Furtado não tem dúvida sobre a importância das ações: "“Preservar vidas humanas sempre será o objetivo principal dos trabalhos realizados durante a Operação Verão e é isso que estamos sempre buscando". Ele explica que o mecanismo permite tomar providências imediatas diante de ocorrências registradas em função das fortes chuvas comuns nesse período.

 

A demolição preventiva realizada pela Prefeitura acontece quando um temporal atinge a cidade e vistorias em moradias em situação de risco iminente são realizadas. Constatado o comprometimento da estrutura da moradia em função das chuvas, o local é interditado, a família é encaminhada ao Programa Auxílio Moradia e o imóvel é demolido para evitar tragédias.

 

Campinas exporta modelo

 

Após a demolição do imóvel, a Prefeitura encaminha a família para o Auxílio Moradia, programa pelo qual o poder público municipal se compromete a auxiliar a família no pagamento de um aluguel social, com a contribuição mensal de R$ 480,00 até que seja oferecido à família uma solução habitacional digna.

 

Esse modelo de ação foi adotado por diversas cidades e até alguns estados pelo país. Na maior tragédia natural da história do Brasil, a que ocorreu ano passado nas cidades serranas do estado do Rio de Janeiro, a solução encontrada após o ocorrido foi a já realizada por Campinas desde 2005. Campinas não têm mortes registradas em função de situação de risco habitacional desde 2003.

 

Fomos palestrantes em encontros nacionais de Defesa Civil e realizamos treinamentos durante o ano onde sempre aparecem dezenas de cidades interessadas na nossa atuação.
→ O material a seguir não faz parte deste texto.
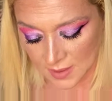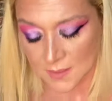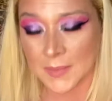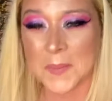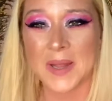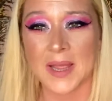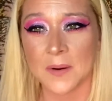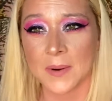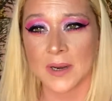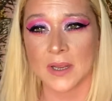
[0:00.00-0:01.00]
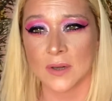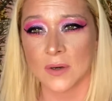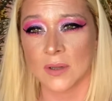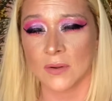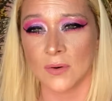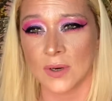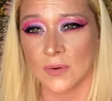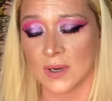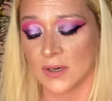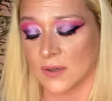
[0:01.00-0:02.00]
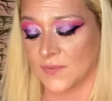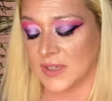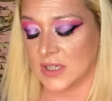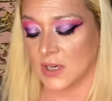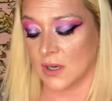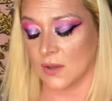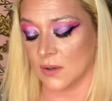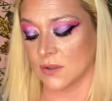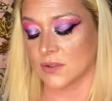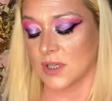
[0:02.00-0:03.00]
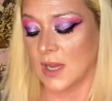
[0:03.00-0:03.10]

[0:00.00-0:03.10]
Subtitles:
Maybe like around a little under $150.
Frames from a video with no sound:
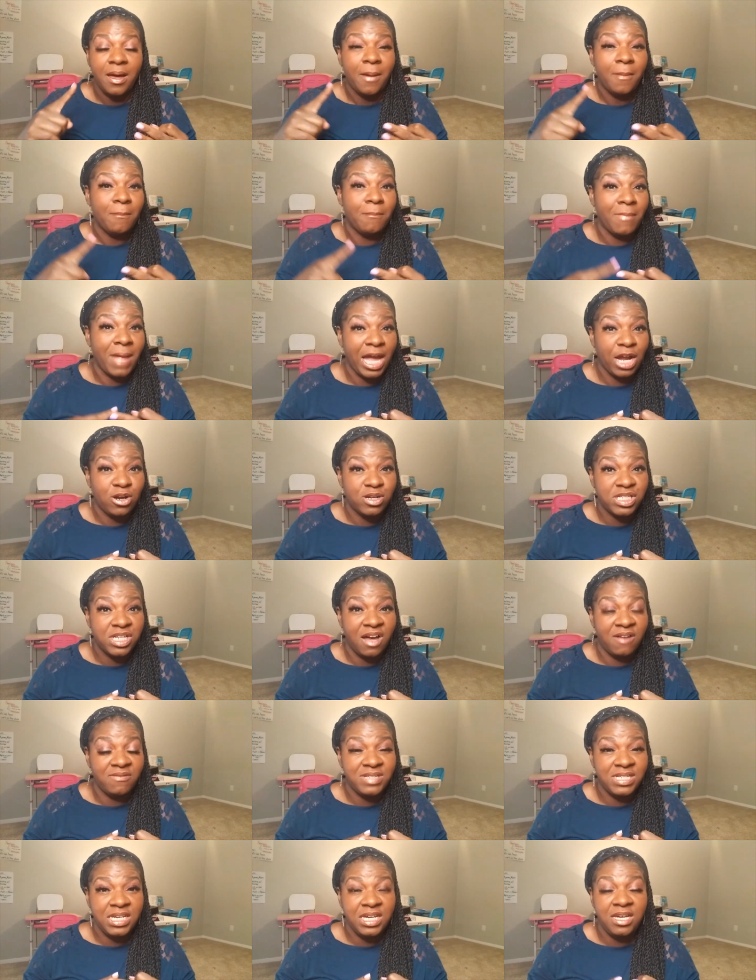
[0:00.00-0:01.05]
Microsoft
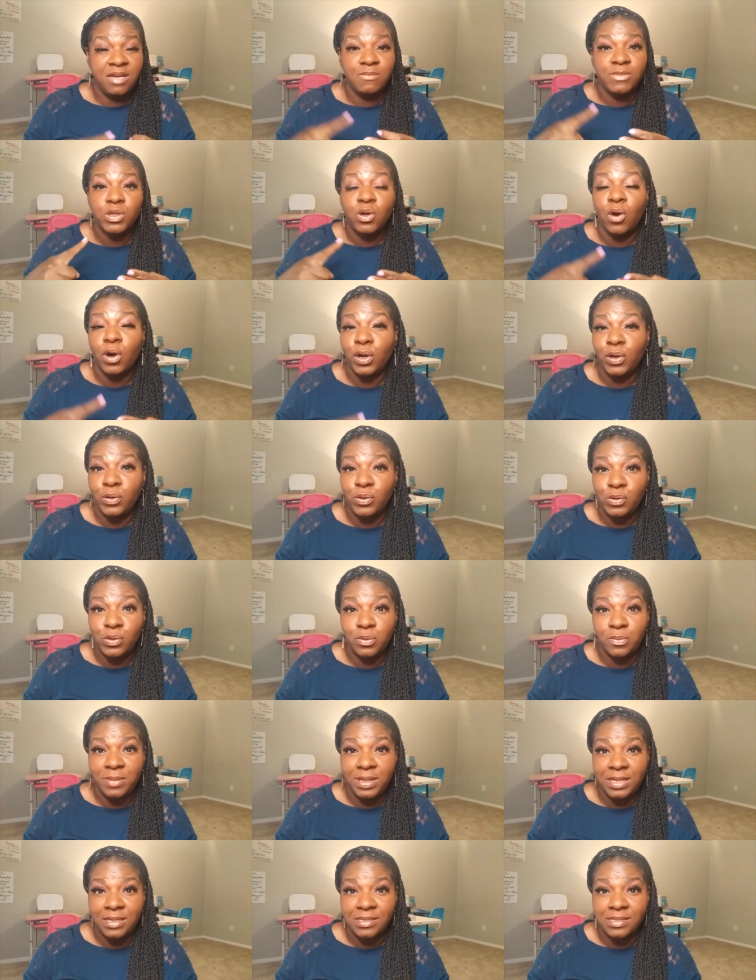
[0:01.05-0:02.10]
Teams, or Google
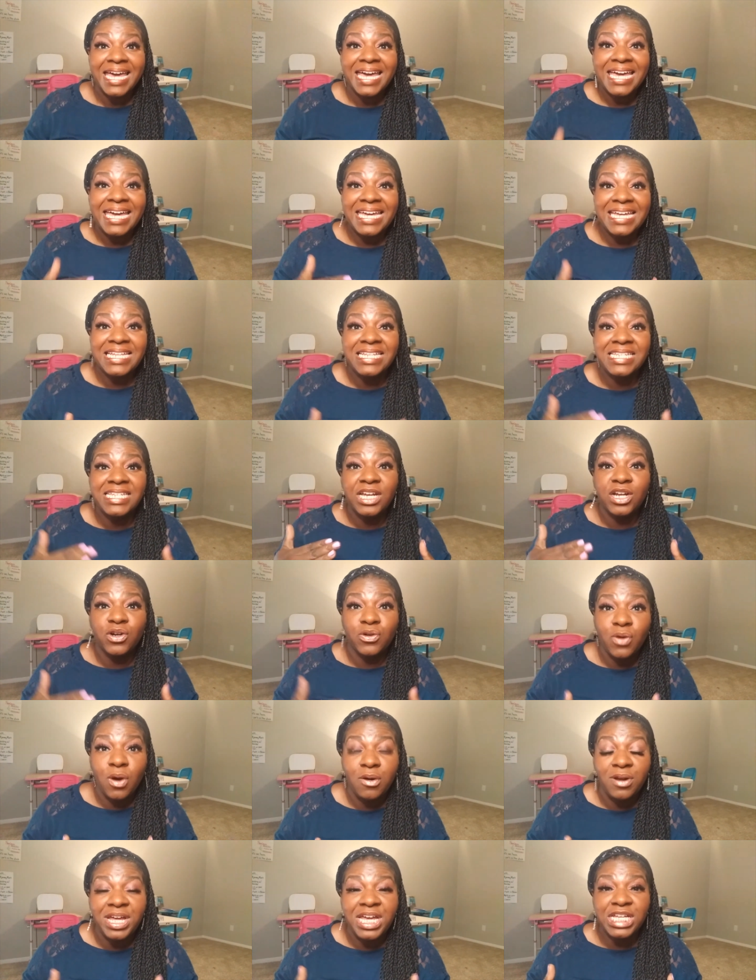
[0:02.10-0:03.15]
Meets. In
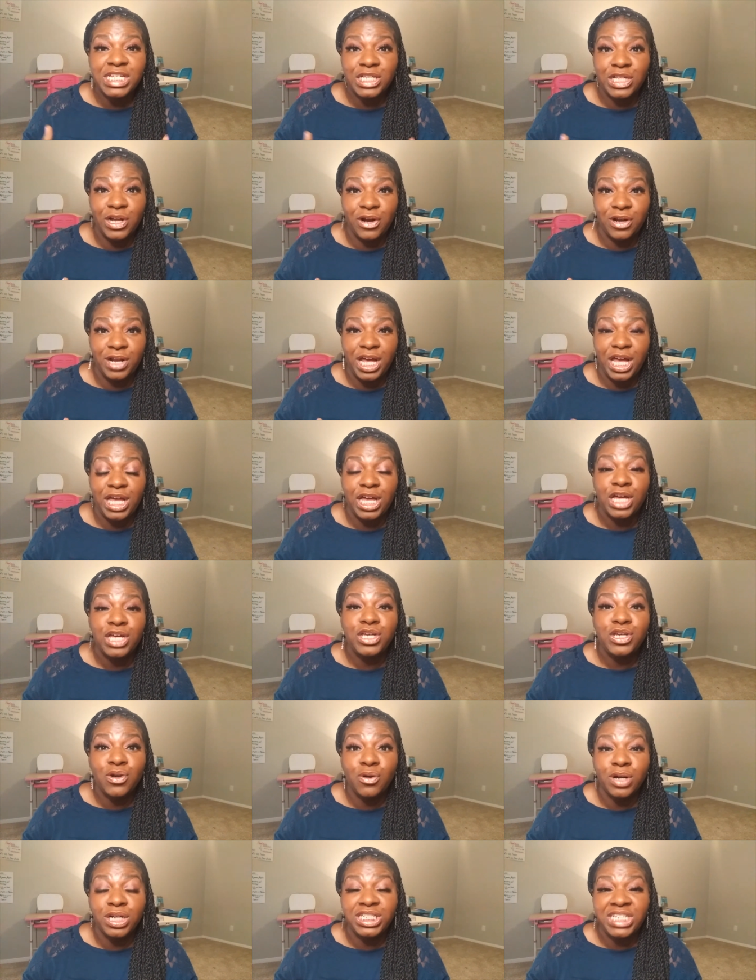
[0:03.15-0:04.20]
synchronous learning,
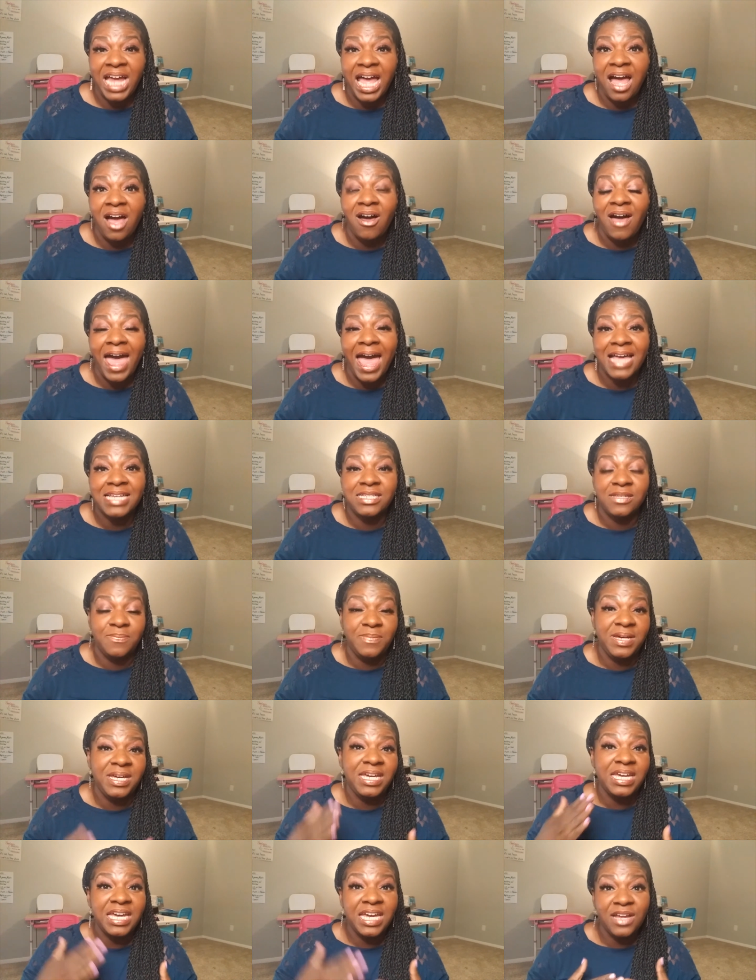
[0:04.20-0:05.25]
your child has to
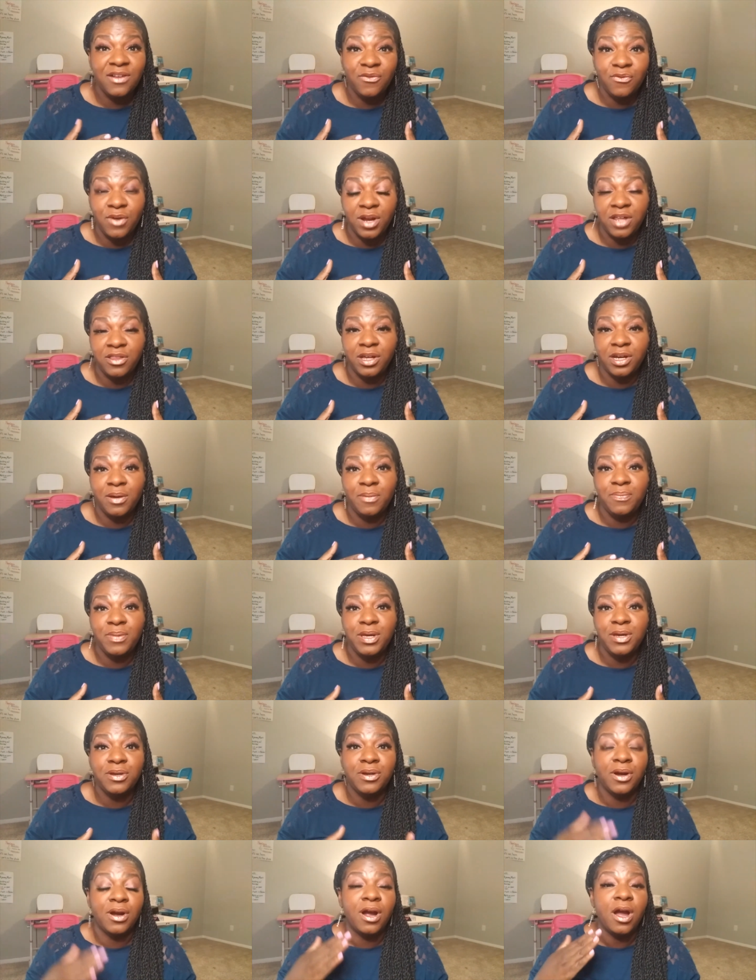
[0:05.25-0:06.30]
be in front of the
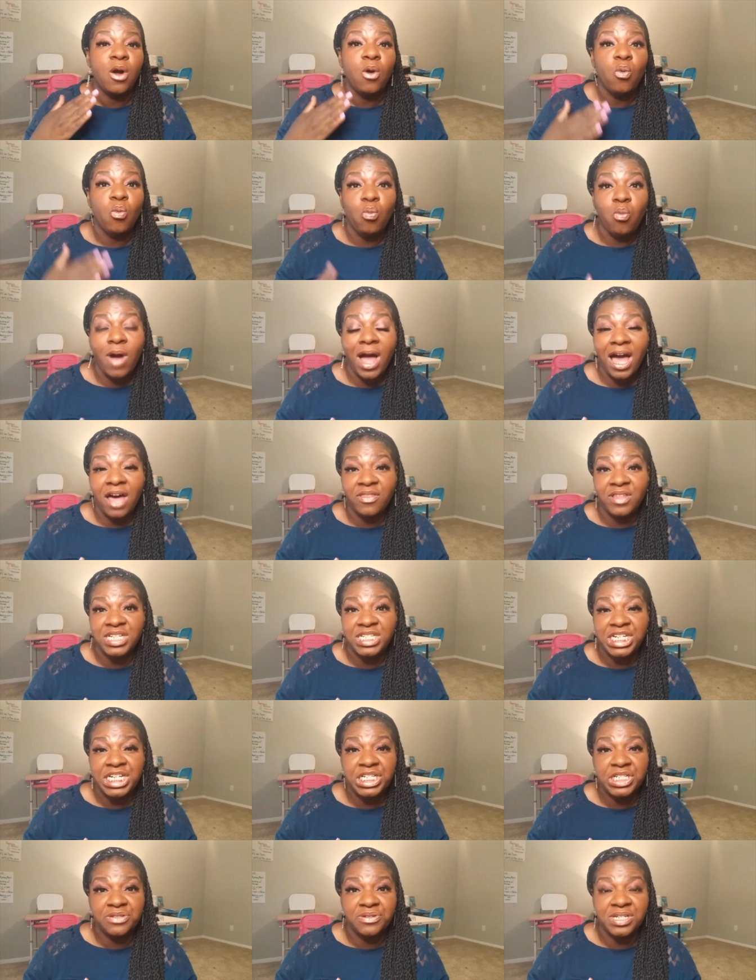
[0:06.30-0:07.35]
computer while the
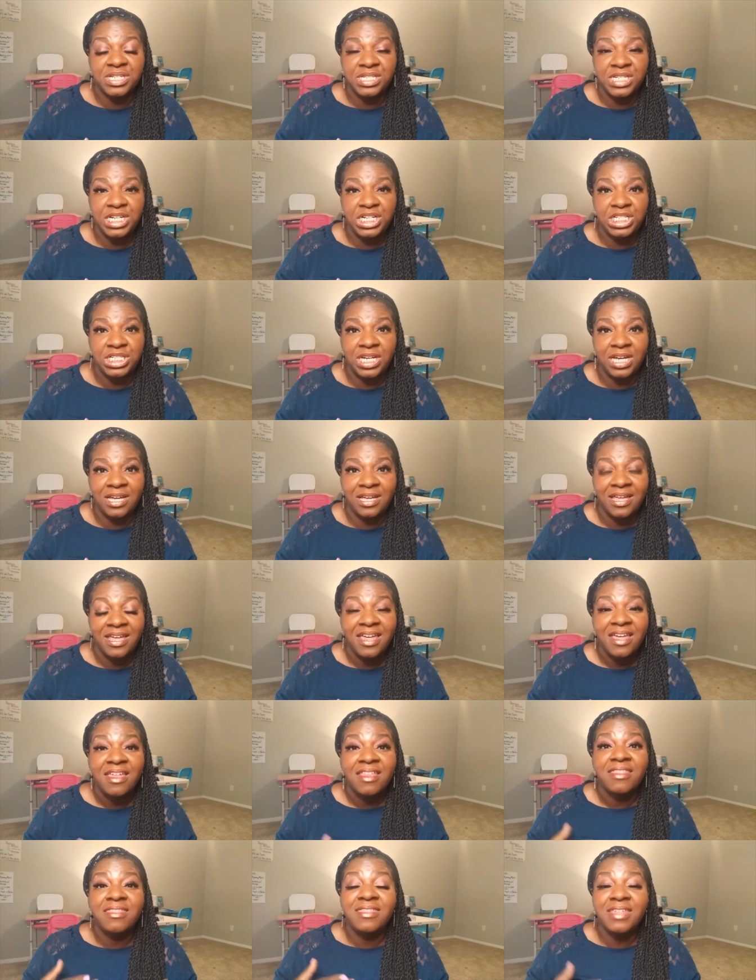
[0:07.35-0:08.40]
teacher is teaching.
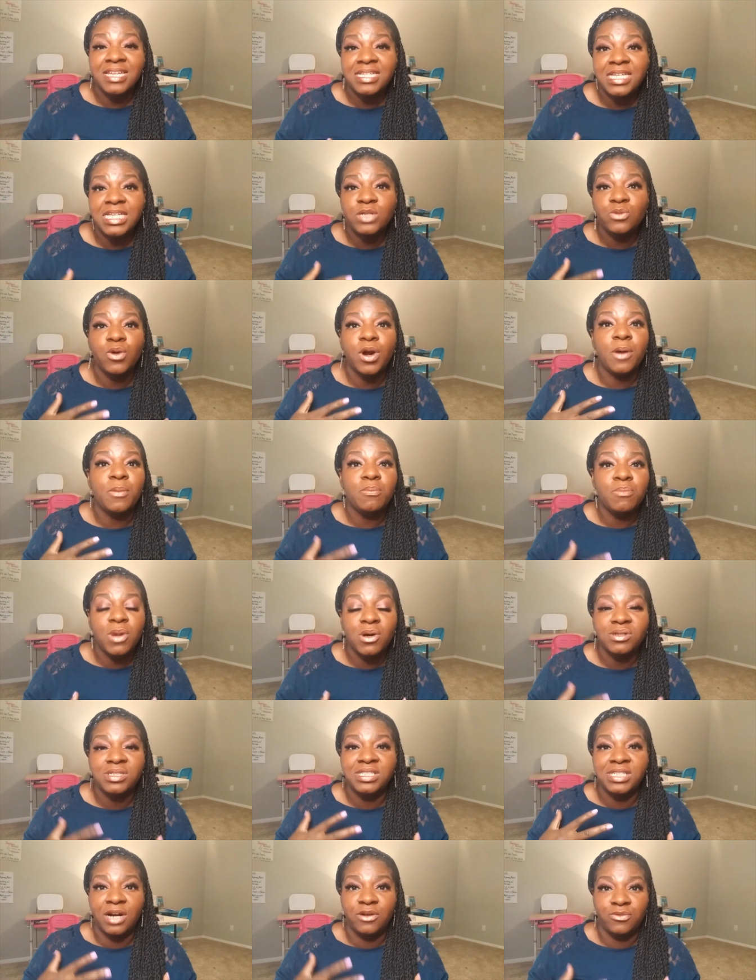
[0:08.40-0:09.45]
This is where
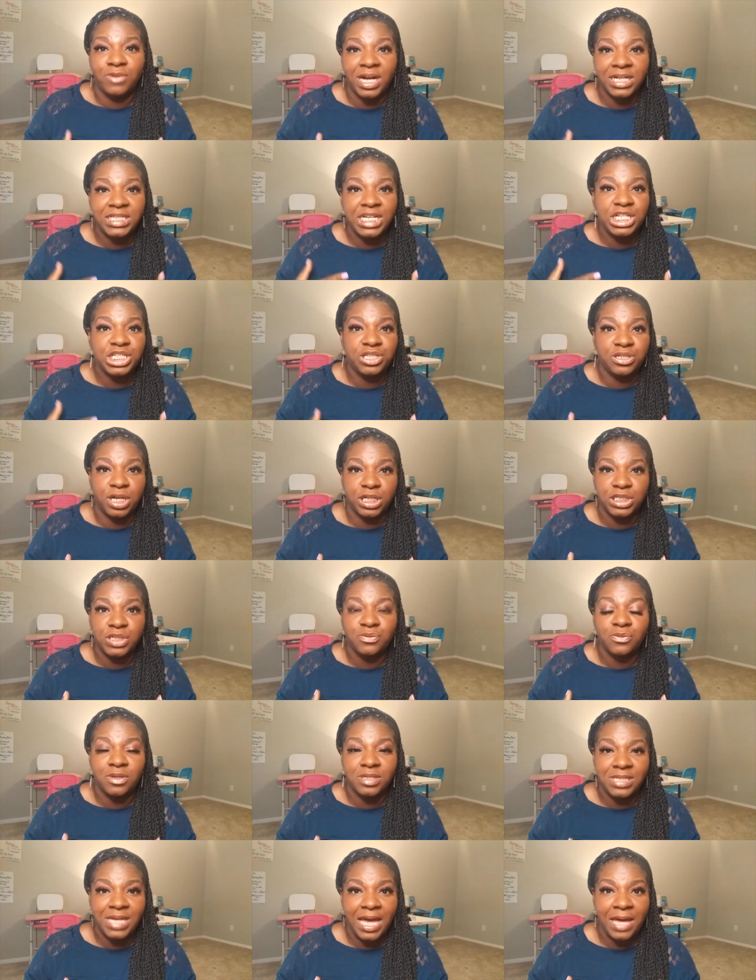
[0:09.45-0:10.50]
most direct instruction
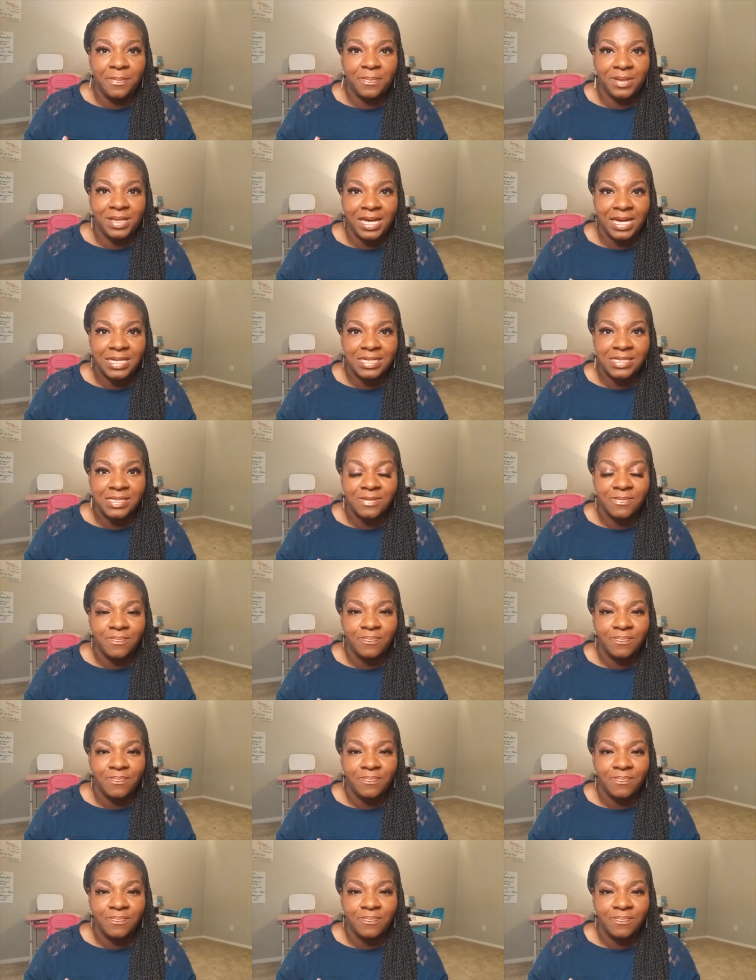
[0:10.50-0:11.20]
will take place.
Esse saldo, até o momento positivo, só aumenta nossa responsabilidade junto à população, que espera sempre um serviço ágil e digno por parte da Defesa Civil”, diz Furtado.

 

Prevenção

 

Além da demolição de moradias em risco iminente, a Defesa Civil trabalha com outras diversas frentes para evitar transtornos nas temporadas de chuvas intensas. A principal delas é a realização de visitas de orientação às famílias que vivem em locais que possam passar por transtornos após chuvas fortes. Já foram 22 mil moradias visitadas nas 75 áreas de risco existentes atualmente em Campinas.

 

Outra ação importante é o monitoramento 24 horas das condições do tempo e aproximação de temporais à Campinas, feitas por meio de observação de imagens de satélites e radares meteorológicos.

 

A Defesa Civil ainda mantém funcionários junto à Central Integrada de Monitoramento de Campinas (CIMCamp) para vistoria de vias – e para possibilitar rápidas interdições dessas vias que possam oferecer riscos –, obras de infraestrutura em rios e córregos da cidade, monitoramento aéreo de açudes e medidores de níveis de água em pontos estratégicos.

 

É uma cadeia de ações e de profissionais de todas as esferas do setor público municipal trabalhando com o norte de evitar que tragédias ocorram na cidade no período de chuvas. O trabalho integrado entre os diferentes atores públicos é essencial para o sucesso da nossa ação”, explica Sidnei.